Regarding the so-called religion, she cited one Tesla owner who was arrested for being in the backseat of his car. The driver stated that he was already warned once but that he would keep doing it because Elon Musk knows what he is doing and that he fully believes in Tesla.

Now, I agree that the gentleman was in the wrong, but Tesla has stated on its website that FSD isn’t fully there yet and that drivers need to pay attention. I have never seen Elon condoning behavior like he was engaged in. Cummings didn’t mention the various warning Tesla provides either.

“And so what I find most interesting about that statement is that one man is vocalizing what so many people believe. They believe that this technology really can be fully self-driving, despite all the warnings and despite all the statements and the owner’s manual, and you having to agree that you’re going to pay attention. Despite all of those warnings, there’s some belief likely based in calling a technology Full Self-Driving and calling it Autopilot where people believe in the religion of Tesla full self-driving, and that is dangerous.”

Her focus was more on Tesla owners and what they think of the technology than understanding the technology itself.

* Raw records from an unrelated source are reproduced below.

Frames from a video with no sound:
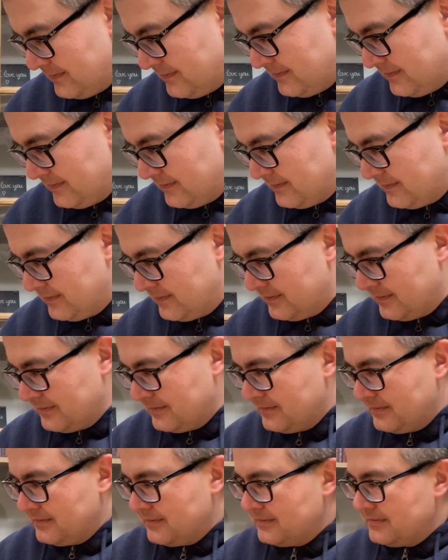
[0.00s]

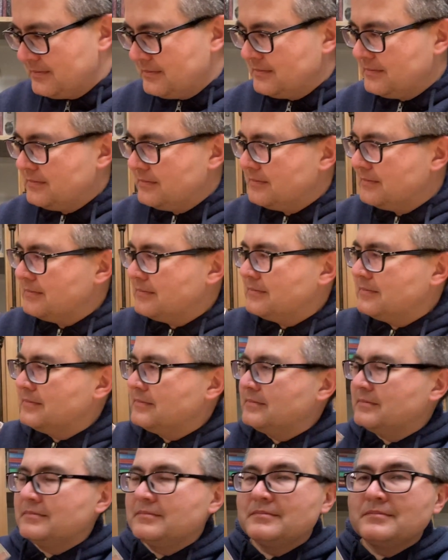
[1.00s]

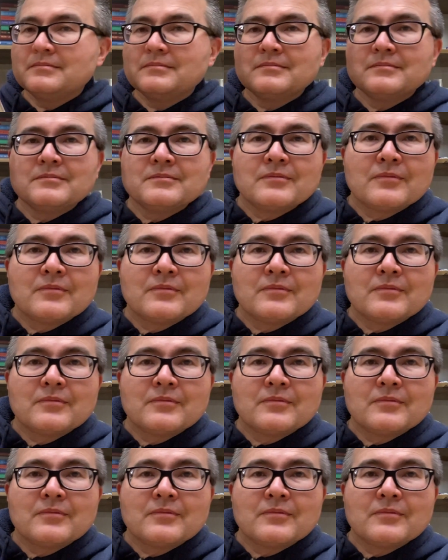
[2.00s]
(no one is talking)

I think that what a lot of Tesla owners and supporters, myself included, don’t like about Cummings is that she is biased against Tesla and its autonomous technology. If she wasn’t, she wouldn’t have written that IEEE report while not disclosing her conflict of interest (serving on the board of Veoneer, a competitor of Tesla’s) and blocked anyone who offered valid criticism.

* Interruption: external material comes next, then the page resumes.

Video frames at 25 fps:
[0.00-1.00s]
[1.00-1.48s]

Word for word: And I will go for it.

I understand blocking those who harass you, but I never once harassed her. And I specifically said in that first article I’d written about her not to. We don’t do that — we don’t lower ourselves to the standards of bullies and “TSLAQ.”

The NHTSA needs people who will not only understand but have the desire to learn about the technology Tesla is developing and be open-minded enough to work with Tesla — not be against it. Cummings is a professor and an intelligent woman, yes. But some of her actions have me wondering what her motives are.

Missy Cummings and “TSLAQ”

One thing that is rather unsettling was her association with the fringe group of anti-Tesla conspiracy theorists who constantly stalk Elon Musk and his supporters on Twitter. She may have deleted her screenshots, but Twitter user @Kristahps shared a thread of screenshots of Cummings’ posts, likes, and interactions. Some of the interactions were supporting tweets from well known trolls — trolls who have attacked me personally.

She also joked about getting into a fight with Elon Musk. On one hand, it’s just a joke, but on the other, this is a senior advisor for safety for the NHTSA joking about fighting Elon Musk. However, the tweet was posted in March of 2020, so it is old — perhaps it was smart of her to delete her account after all. To be fair, I, too, have fantasized about punching a few folks out of sheer frustration. We’re human, after all.

Some Advice To Missy Cummings

If you are by chance reading this, then I have some advice to offer. Instead of viewing the Tesla community as a cult or religion, as your interview implied, see them as the citizens that you are trying to protect. And then listen. Listen to our criticism and try to understand why we believe in the technology.

And put the mindset of “they are worshippers” out of your mind. Calling supporters of Tesla a cult psychologically creates an “us versus them” mentality which is dehumanizing.

If safety is something you truly care about, then know that we are actually allies. You, me, the Tesla community, and Tesla itself all want the same thing. We want safer cars. I don’t want to have to worry about someone not paying attention while I’m at a crosswalk. FSD will save lives. Also, look into the instances where Autopilot has saved lives. There’s tons of video footage.